We can also declare pointer to array as

int (*ptr)[]; // ptr is a pointer to array.

When you do

ptr2 = myArray1;

compiler will throw you a warning message. Look boss types are not compatible. In some context Arrays decays into pointers. Warning message is because, when arrays decays into pointers, the decayed type is pointer. In this case, when you do

ptr1 = myArray; 

myArray decays into int *.

But when you do,

ptr2 = myArray1;

myArray1 decays into pointer that is int *, but the type of ptr2 is int (*)[].

In order to avoid warning, you should say

ptr2 = &myArray1; //&myArray1 returns address of array and type is int(*)[].

Why this statement is printing garbage? What is the correct statement? Can anyone explain?

printf("%d",ptr2[3]);// prints some garbage. 

Yes, But why? Lets see the correct statement first...(note that index should be less than 3)

printf("myArray1[%d] = %d\n", i, (*ptr2)[2]); 

We have to use (*ptr2)[i] to print the array element. This is because, just by mentioning ptr2, we will get the address of the array (not the address of some int). and by de-referencing it (*ptr2) we will get the address of 0th element of the array.

Answer 2

Pointer ptr2 is pointer to int array of size three

ptr2 = myArray1;  // you may getting warning for this 

should be:

ptr2 = &myArray1; // use & operator 

And

printf("%d", ptr2[3]);

should be:

printf("%d", (*ptr2)[2]); // index can't be 3 for three size array 
 //          ^^^^^^^  

Notice parenthesis around *ptr2 is needed as precedence of [] operator is higher then * dereference operator (whereas if you use pointer to int you don't need parentheses as in above code).

Read Inconsistency in using pointer to an array and address of an array directly I have explained both array to access array elements. (1) Using pointer to int (2) pointer to array

Whereas ptr1 = myArray; is just find, you can simply access array elements using ptr1[i] (not i values should be 0 to 4)

Answer 3

int (*ptr2)[3];

This signifies that (*ptr2) is the identifier which contains the location in memory of the beginning of an integer array. Or, rephrasing, that ptr2 is an address. That address contains a value. That value is itself the address of the beginning of an array of ints.

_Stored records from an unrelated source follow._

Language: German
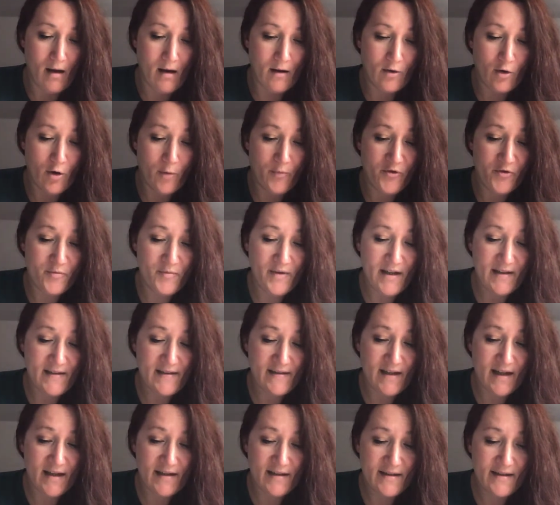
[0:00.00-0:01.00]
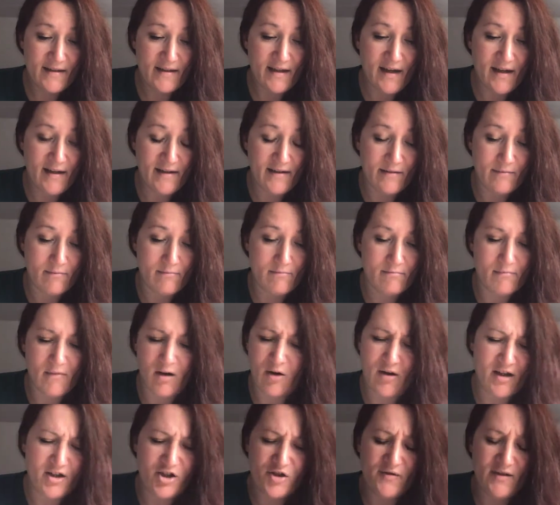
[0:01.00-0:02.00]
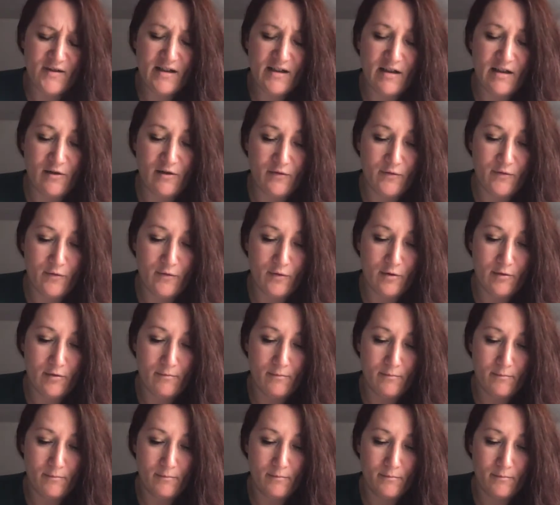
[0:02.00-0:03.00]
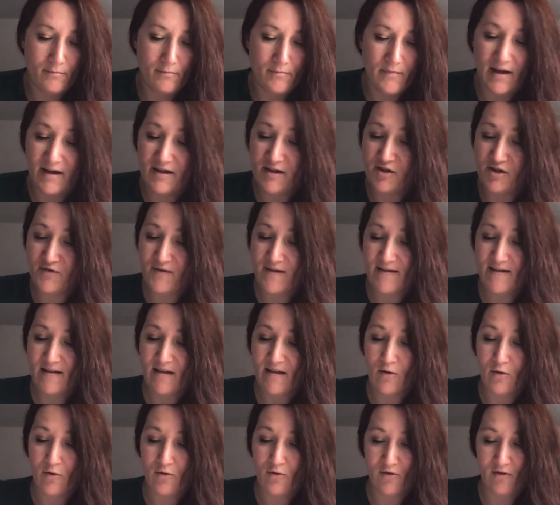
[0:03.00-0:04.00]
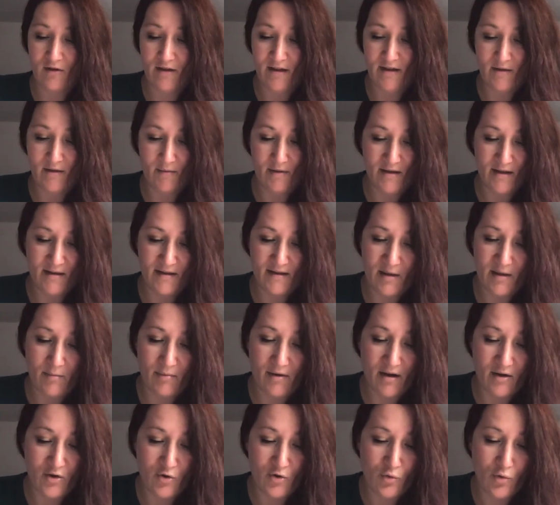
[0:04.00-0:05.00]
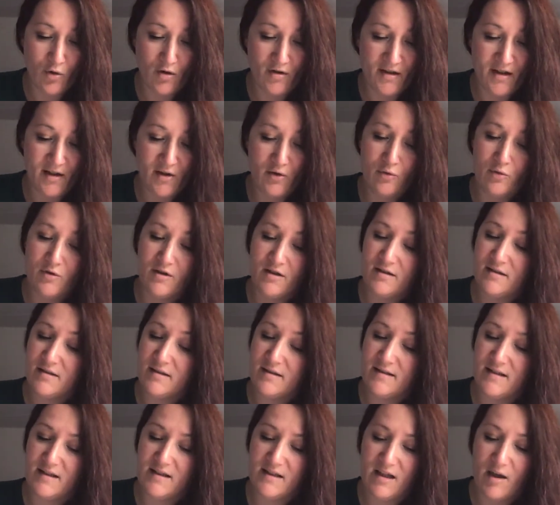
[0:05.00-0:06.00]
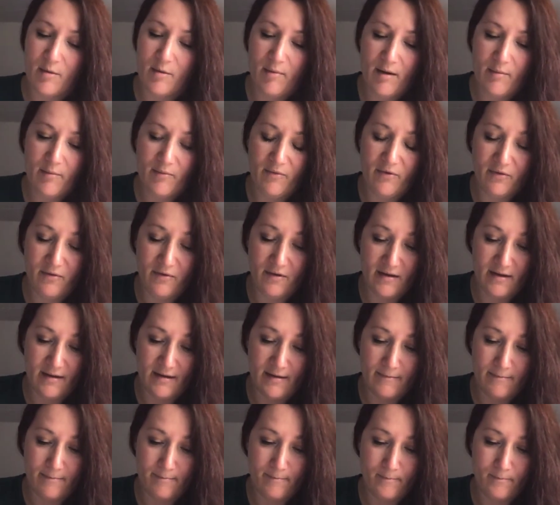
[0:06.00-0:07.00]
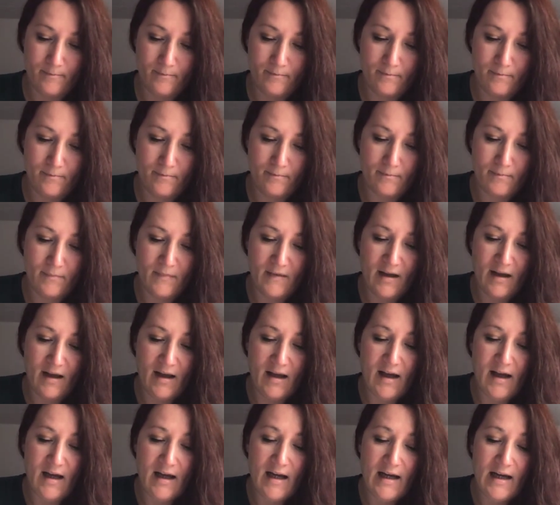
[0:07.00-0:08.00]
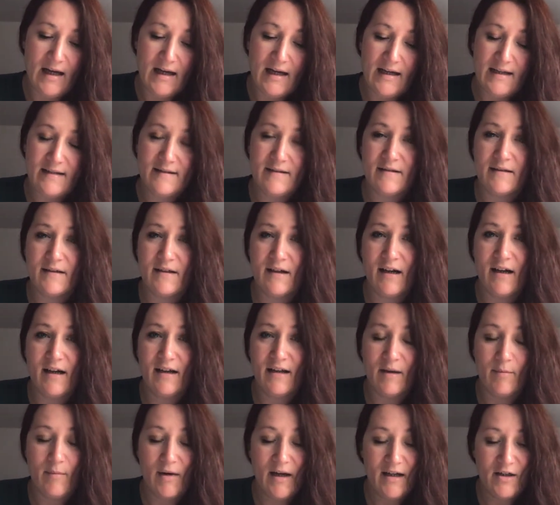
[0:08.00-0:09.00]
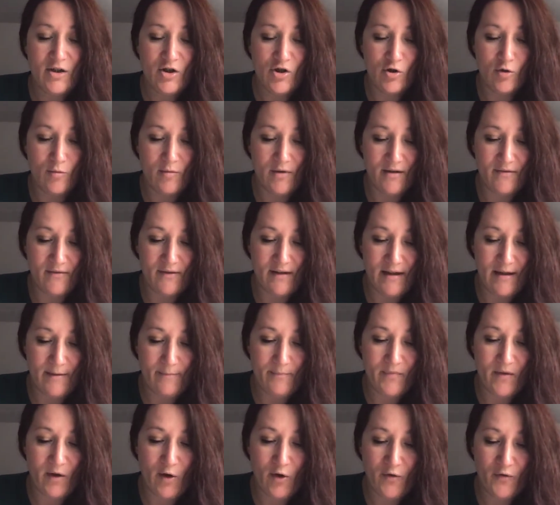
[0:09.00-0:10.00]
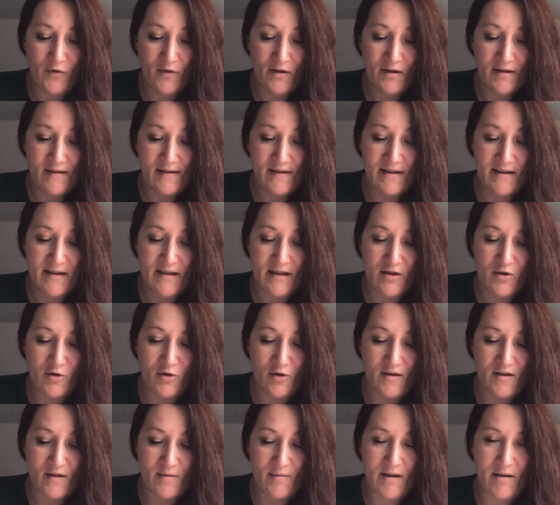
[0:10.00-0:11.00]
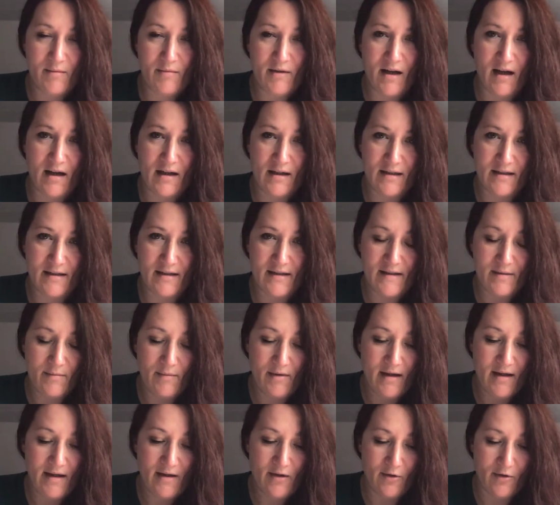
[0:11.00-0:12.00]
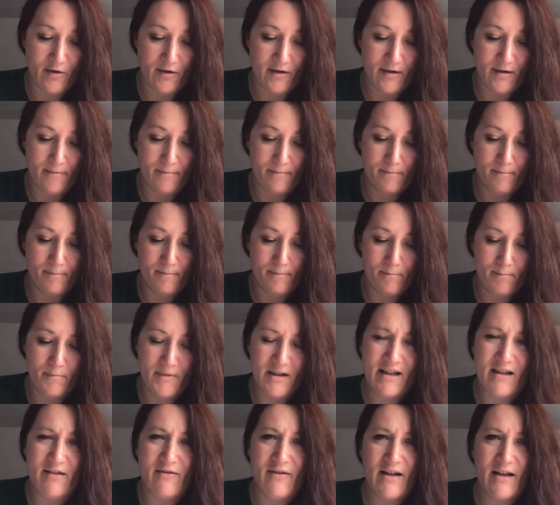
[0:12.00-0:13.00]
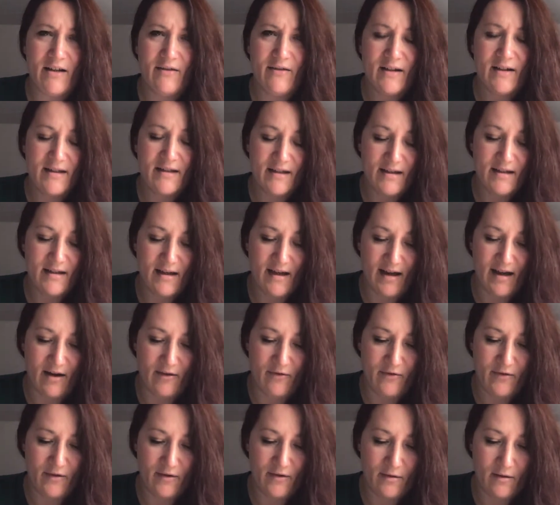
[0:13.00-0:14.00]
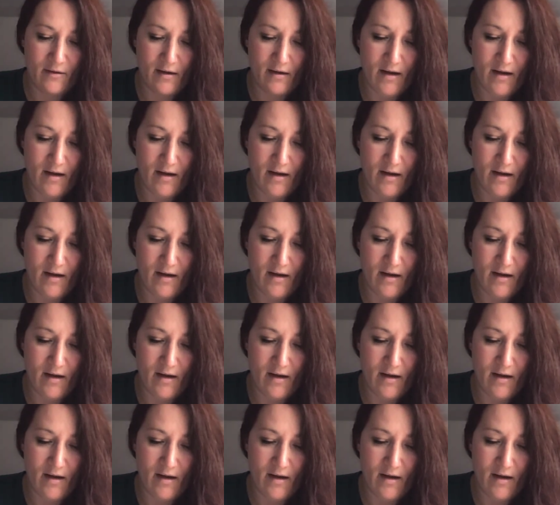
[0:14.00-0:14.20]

Kopfschmerzen hatte ich keine, auch kein Schwindelgefühl. Eine Schwester kontrollierte meine Temperatur und erkundigte sich nach meinem Befinden. Als ich gerade am Einschlummern war, öffnete sich die Tür zu meinem Krankenzimmer erneut. Mittlerweile war ich genervt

So when you write ptr2 = myArray1 you are basically saying "The address of my address holder is the address of the beginning of myArray1".

So when you go to print the value using ptr2[3] you are actually printing the value of the memory address of myArray1, incremented 3*sizeof(ptr2) units. Which is why it looks like garbage, it's some memory address.

What should be in the print statement is (*ptr2)[3] which means "Take the address of ptr2 and get the value stored at that address. Next, using that second address, increment it 3*sizeof(int) and get the value stored at that incremented address."

Arrays in C are nothing more than a contiguous region of allocated memory. Which is why saying:

int *x = malloc(3*sizeof(int));

Is the same as:

int x[3];

Since [] and * both dereference a pointer, if we wanted to access the second element of either array, we could write:

int value = x[1];

or

int value = *x+sizeof(int); // Since *x would be index 0

Two of the major differences are that the [] notation is a bit easier to read but lengths must be determined at compile time. Whereas, with the *x/malloc() notation, we can dynamically create an array or arbitrary length.